Horror
Die Diktatur des Hausmeisters ist mörderisch
In Jaume Balaguerós Psycho-Thriller "Sleep Tight" ist der Hauswart ebenso machtgierig, wie er das Glück seiner Mitmenschen nicht ausstehen kann. Ein perverses Spiel kann beginnen.
Nicht der Gärtner ist diesmal der Täter, sondern der Hauswart. Das ist von Anfang an klar in Jaume Balaguerós Psychothriller "Sleep Tight", den der erfolgreiche Horrorregisseur konsequent aus der Sicht des Bösewichts erzählt.

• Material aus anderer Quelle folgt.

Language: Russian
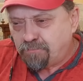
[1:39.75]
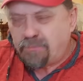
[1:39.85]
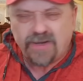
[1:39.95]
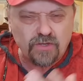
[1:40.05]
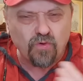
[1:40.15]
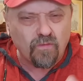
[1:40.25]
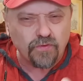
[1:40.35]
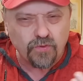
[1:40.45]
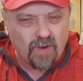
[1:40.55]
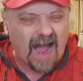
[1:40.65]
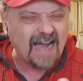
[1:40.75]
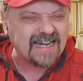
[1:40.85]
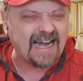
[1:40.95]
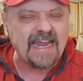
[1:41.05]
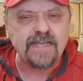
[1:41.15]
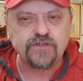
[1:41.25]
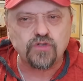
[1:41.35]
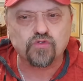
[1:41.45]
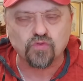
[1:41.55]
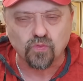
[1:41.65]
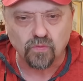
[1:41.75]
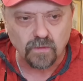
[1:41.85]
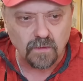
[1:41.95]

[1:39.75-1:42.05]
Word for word: бредовую околесицу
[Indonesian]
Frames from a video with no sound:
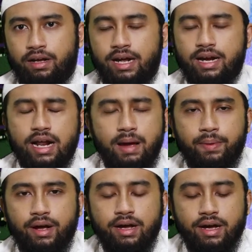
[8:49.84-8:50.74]
Karena
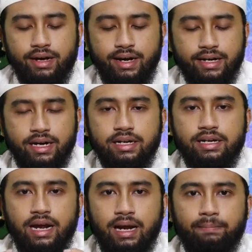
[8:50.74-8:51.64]
apa? Karena di
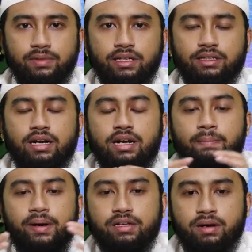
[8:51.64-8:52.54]
dalamnya
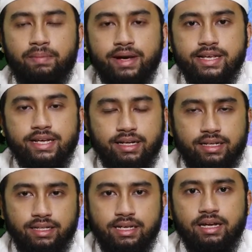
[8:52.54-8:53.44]
terdapat kebaikan
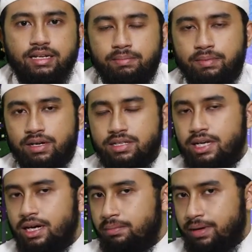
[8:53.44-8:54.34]
ketika dia
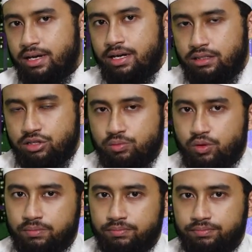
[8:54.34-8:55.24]
mengerjakan perkara tersebut.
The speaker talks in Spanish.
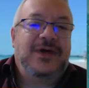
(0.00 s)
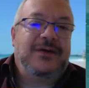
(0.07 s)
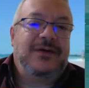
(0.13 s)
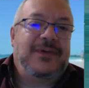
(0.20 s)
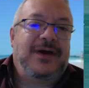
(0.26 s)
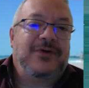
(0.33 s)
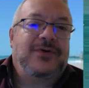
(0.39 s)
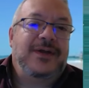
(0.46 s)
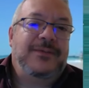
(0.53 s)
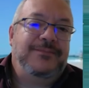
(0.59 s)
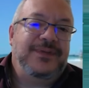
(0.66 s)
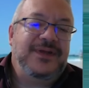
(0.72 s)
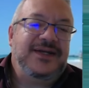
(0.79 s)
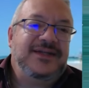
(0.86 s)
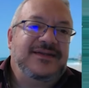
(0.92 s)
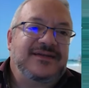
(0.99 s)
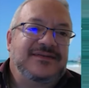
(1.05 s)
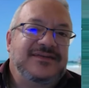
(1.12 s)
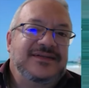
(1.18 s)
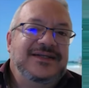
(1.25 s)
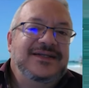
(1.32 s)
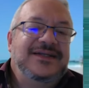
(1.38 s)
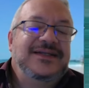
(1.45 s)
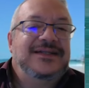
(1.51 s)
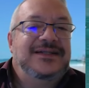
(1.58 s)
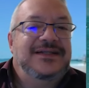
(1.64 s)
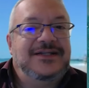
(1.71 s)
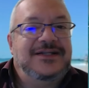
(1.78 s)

hermanos espíritas de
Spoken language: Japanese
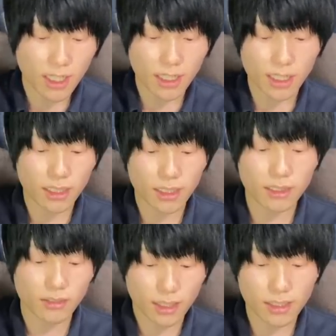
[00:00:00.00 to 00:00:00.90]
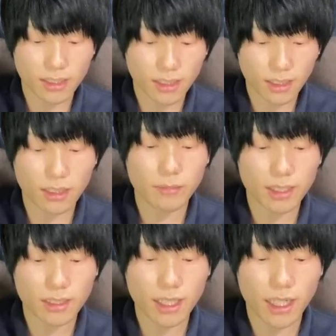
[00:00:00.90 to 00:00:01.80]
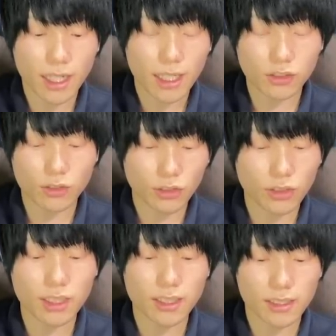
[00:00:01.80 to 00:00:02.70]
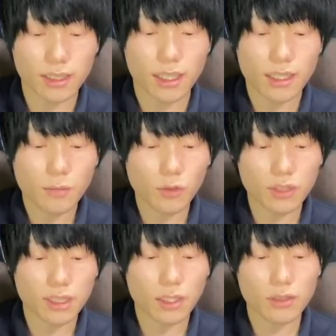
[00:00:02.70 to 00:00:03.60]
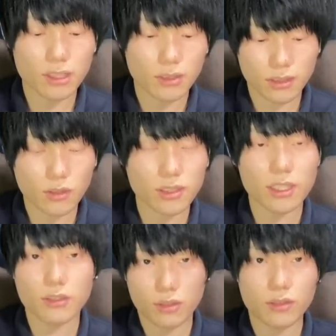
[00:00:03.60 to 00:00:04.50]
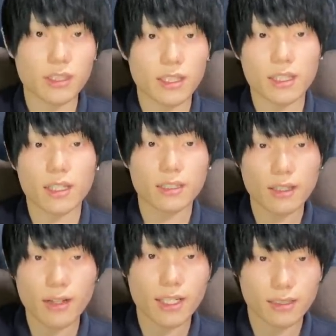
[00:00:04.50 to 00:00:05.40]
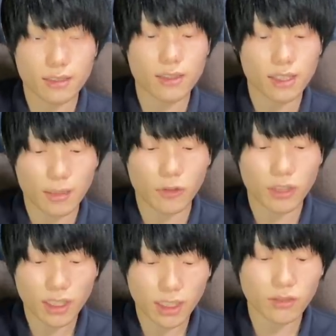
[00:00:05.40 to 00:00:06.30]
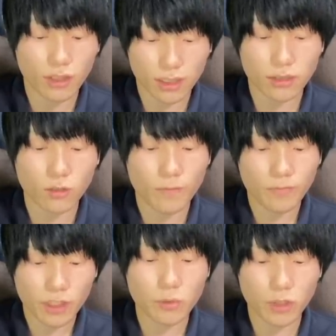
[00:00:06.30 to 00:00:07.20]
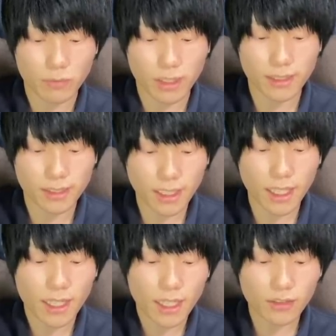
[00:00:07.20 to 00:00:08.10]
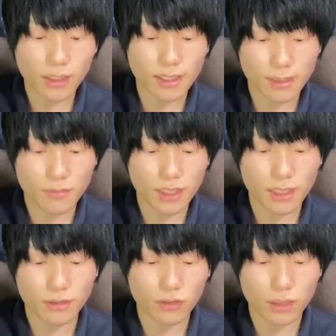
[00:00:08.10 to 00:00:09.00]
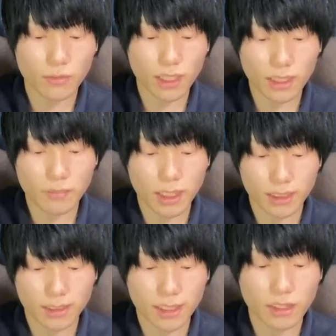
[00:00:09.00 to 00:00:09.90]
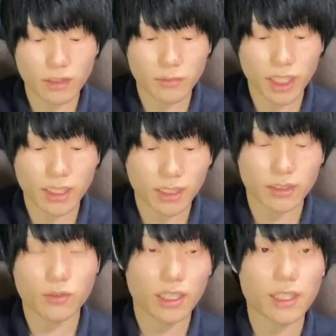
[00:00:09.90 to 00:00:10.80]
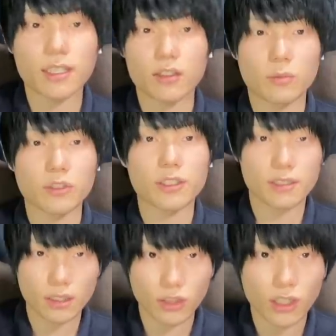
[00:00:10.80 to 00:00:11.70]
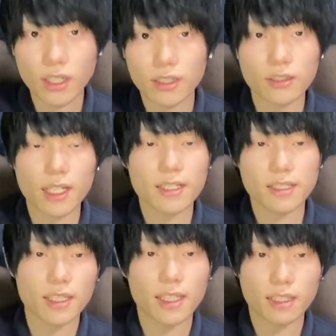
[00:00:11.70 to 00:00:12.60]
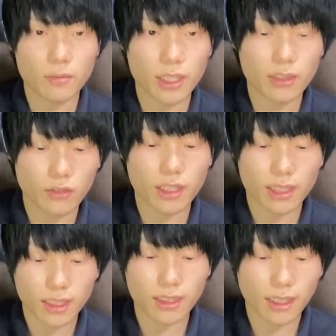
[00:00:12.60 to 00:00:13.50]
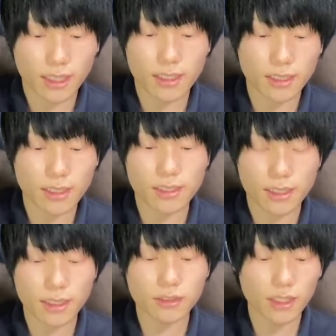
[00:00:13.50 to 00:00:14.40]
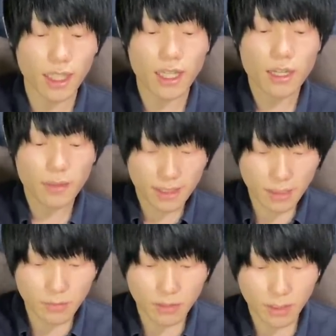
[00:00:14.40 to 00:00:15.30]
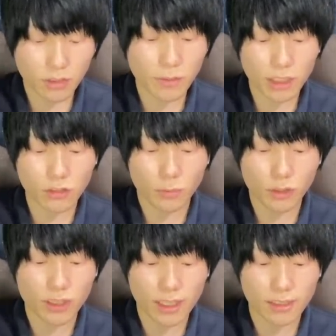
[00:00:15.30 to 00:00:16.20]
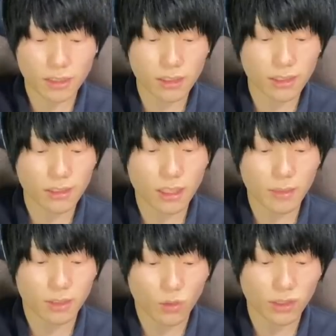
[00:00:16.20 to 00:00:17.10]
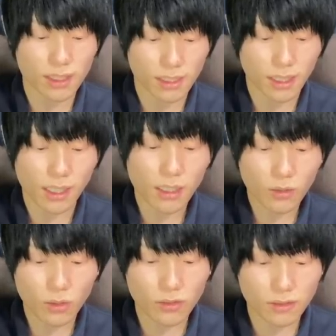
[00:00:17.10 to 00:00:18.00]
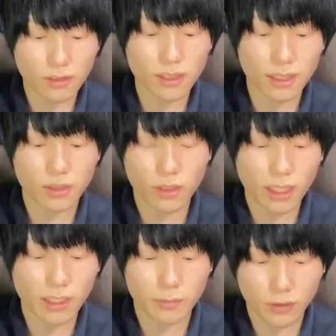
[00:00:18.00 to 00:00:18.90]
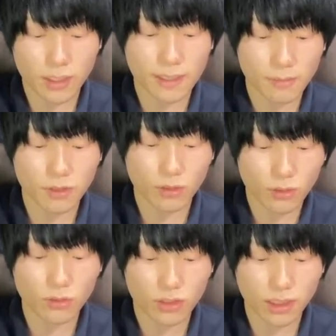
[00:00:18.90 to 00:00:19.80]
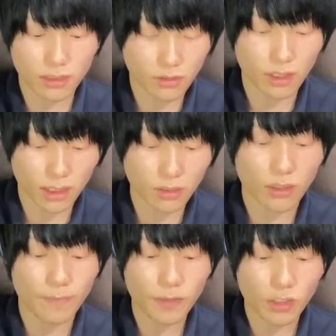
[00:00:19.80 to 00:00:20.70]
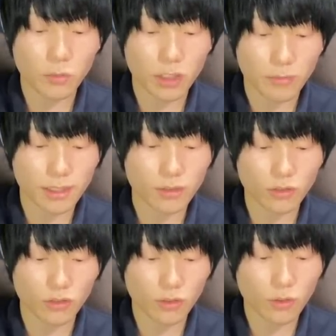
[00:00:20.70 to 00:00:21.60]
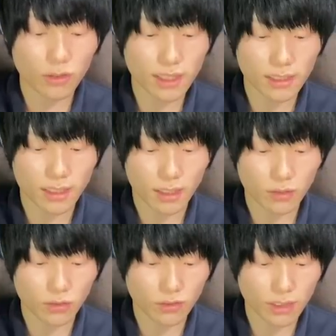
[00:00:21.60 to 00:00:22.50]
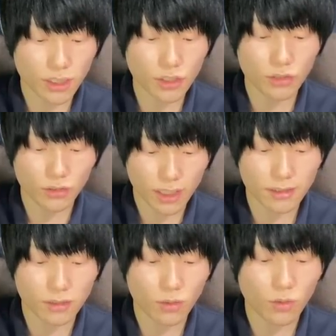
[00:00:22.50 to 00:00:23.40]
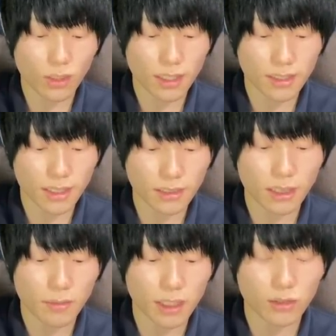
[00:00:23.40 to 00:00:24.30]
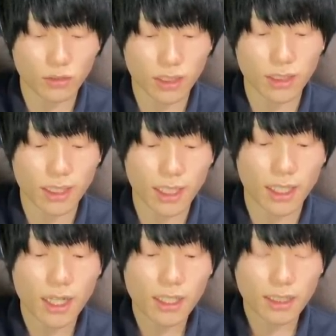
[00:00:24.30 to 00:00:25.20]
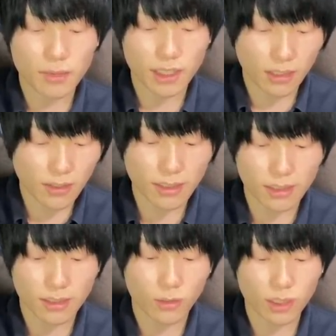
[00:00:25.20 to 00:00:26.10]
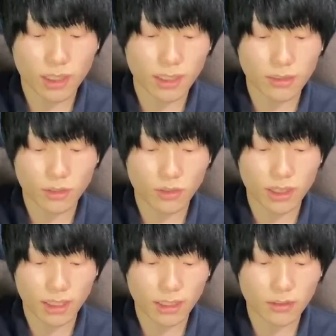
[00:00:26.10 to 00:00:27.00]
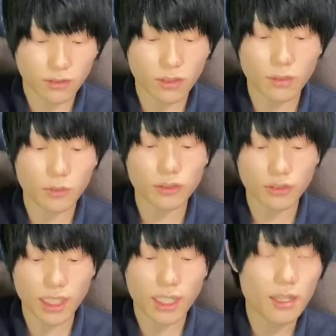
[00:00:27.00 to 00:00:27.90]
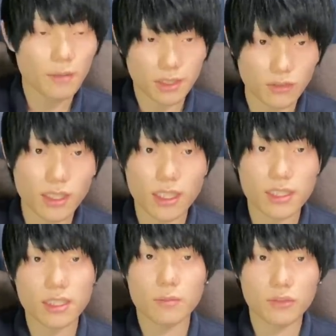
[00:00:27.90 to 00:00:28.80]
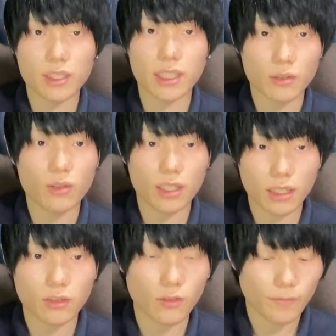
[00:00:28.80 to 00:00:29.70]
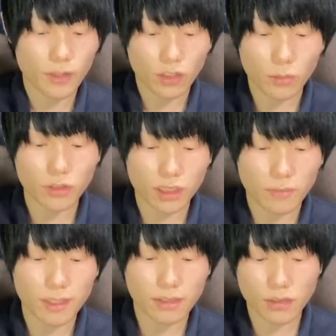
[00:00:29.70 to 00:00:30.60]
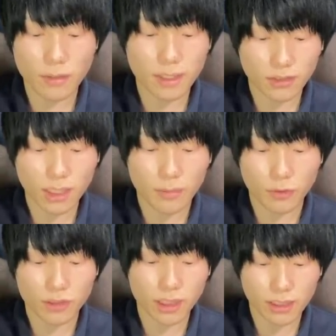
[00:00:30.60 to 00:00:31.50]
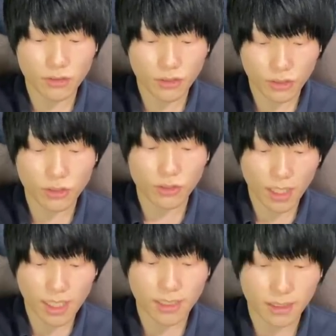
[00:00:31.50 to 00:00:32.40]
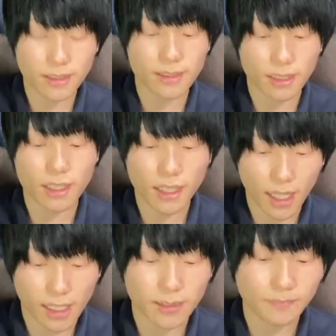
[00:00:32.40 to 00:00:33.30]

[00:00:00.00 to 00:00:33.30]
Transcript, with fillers: いいかなっていう感じになってまして、あと、流飲ですね。もう星3、星4、総戦力にこだわらない方はスルーしてもいいのかなと思います。で、あとは全部下を取ってもらって、銭は無限なんで取りきれないと思うんですけど、っていう感じでやってもらえるといいかなって感じですね。なので、全部まとめると、僕がスルーするのはまずここですね。これをスルーして、それ以外は僕は全部取ることになるのかなとは思います。ここですね、この20個のやつを交換しきるために取ってたら、多分下のやつ取りきれるようになってくるとは思うので、そんな感じで僕はやろうかなと思ってますので、それが僕なりの終了ラインですね。はい。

César (Luis Tosar) arbeitet als Portier in einem Mietshaus in Barcelona, kümmert sich um die Post und Reparaturen und hat Schlüssel zu jeder Wohnung. Es mag eine niedere Tätigkeit sein, doch sie ist mit einer Macht verbunden, die gefährlich werden kann, wenn sie in wenig vertrauenswürdigen Händen liegt.
Immer perfidere Mittel
Vertrauen bringt im Haus diesem César fast jeder entgegen, vor allem die gutgelaunte Clara (Marta Etura), die ihn jeden Morgen mit einem Lächeln begrüßt. Doch das Glück anderer Leute kann César nicht ertragen, er ergötzt sich am Leid anderer.
An Clara scheint er sich zunächst die Zähne auszubeißen und er greift zu immer perfideren Mitteln, ihr das Leben zur Hölle zu machen. Und der Film macht uns als Zuschauer zu seinen Komplizen, die mit Lust sein perverses Spiel beobachten. Bis zum zynischen Schluss.